***** Data extracts *****
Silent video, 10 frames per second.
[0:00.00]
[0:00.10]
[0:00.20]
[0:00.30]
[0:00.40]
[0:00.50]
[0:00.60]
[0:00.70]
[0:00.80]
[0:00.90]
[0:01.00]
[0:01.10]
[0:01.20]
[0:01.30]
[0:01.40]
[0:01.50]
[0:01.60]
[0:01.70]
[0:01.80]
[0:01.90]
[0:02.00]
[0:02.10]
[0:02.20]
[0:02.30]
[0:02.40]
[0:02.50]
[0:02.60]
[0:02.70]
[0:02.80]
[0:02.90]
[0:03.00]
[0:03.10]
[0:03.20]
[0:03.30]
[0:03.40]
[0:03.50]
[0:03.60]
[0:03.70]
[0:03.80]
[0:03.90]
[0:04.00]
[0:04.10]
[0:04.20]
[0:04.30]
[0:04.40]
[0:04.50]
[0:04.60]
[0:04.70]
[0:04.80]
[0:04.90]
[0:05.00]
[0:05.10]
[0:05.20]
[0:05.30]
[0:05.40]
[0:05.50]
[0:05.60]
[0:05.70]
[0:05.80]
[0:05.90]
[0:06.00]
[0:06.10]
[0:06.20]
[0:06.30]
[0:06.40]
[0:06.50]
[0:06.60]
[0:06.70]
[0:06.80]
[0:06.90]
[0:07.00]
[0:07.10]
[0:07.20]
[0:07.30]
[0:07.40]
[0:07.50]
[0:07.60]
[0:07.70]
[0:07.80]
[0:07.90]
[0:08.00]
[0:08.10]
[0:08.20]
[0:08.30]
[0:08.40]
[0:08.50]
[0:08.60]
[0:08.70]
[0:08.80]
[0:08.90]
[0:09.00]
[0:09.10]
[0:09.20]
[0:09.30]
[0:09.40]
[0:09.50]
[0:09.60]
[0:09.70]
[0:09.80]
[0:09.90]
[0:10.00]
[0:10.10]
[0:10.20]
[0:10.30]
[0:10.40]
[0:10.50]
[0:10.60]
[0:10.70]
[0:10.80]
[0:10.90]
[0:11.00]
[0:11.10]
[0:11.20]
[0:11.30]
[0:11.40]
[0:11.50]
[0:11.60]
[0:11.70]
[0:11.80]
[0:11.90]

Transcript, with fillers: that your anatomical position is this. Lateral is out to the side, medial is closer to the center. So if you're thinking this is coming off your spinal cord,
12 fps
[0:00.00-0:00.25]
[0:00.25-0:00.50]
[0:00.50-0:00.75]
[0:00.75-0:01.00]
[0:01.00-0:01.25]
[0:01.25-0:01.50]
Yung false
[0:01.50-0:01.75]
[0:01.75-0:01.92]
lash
*****
**To do**
Please write out all the data above, exactly as it reads.

**Result of the exercise**
Silent video, 10 frames per second.
[0:00.00]
[0:00.10]
[0:00.20]
[0:00.30]
[0:00.40]
[0:00.50]
[0:00.60]
[0:00.70]
[0:00.80]
[0:00.90]
[0:01.00]
[0:01.10]
[0:01.20]
[0:01.30]
[0:01.40]
[0:01.50]
[0:01.60]
[0:01.70]
[0:01.80]
[0:01.90]
[0:02.00]
[0:02.10]
[0:02.20]
[0:02.30]
[0:02.40]
[0:02.50]
[0:02.60]
[0:02.70]
[0:02.80]
[0:02.90]
[0:03.00]
[0:03.10]
[0:03.20]
[0:03.30]
[0:03.40]
[0:03.50]
[0:03.60]
[0:03.70]
[0:03.80]
[0:03.90]
[0:04.00]
[0:04.10]
[0:04.20]
[0:04.30]
[0:04.40]
[0:04.50]
[0:04.60]
[0:04.70]
[0:04.80]
[0:04.90]
[0:05.00]
[0:05.10]
[0:05.20]
[0:05.30]
[0:05.40]
[0:05.50]
[0:05.60]
[0:05.70]
[0:05.80]
[0:05.90]
[0:06.00]
[0:06.10]
[0:06.20]
[0:06.30]
[0:06.40]
[0:06.50]
[0:06.60]
[0:06.70]
[0:06.80]
[0:06.90]
[0:07.00]
[0:07.10]
[0:07.20]
[0:07.30]
[0:07.40]
[0:07.50]
[0:07.60]
[0:07.70]
[0:07.80]
[0:07.90]
[0:08.00]
[0:08.10]
[0:08.20]
[0:08.30]
[0:08.40]
[0:08.50]
[0:08.60]
[0:08.70]
[0:08.80]
[0:08.90]
[0:09.00]
[0:09.10]
[0:09.20]
[0:09.30]
[0:09.40]
[0:09.50]
[0:09.60]
[0:09.70]
[0:09.80]
[0:09.90]
[0:10.00]
[0:10.10]
[0:10.20]
[0:10.30]
[0:10.40]
[0:10.50]
[0:10.60]
[0:10.70]
[0:10.80]
[0:10.90]
[0:11.00]
[0:11.10]
[0:11.20]
[0:11.30]
[0:11.40]
[0:11.50]
[0:11.60]
[0:11.70]
[0:11.80]
[0:11.90]

Transcript, with fillers: that your anatomical position is this. Lateral is out to the side, medial is closer to the center. So if you're thinking this is coming off your spinal cord,
12 fps
[0:00.00-0:00.25]
[0:00.25-0:00.50]
[0:00.50-0:00.75]
[0:00.75-0:01.00]
[0:01.00-0:01.25]
[0:01.25-0:01.50]
Yung false
[0:01.50-0:01.75]
[0:01.75-0:01.92]
lash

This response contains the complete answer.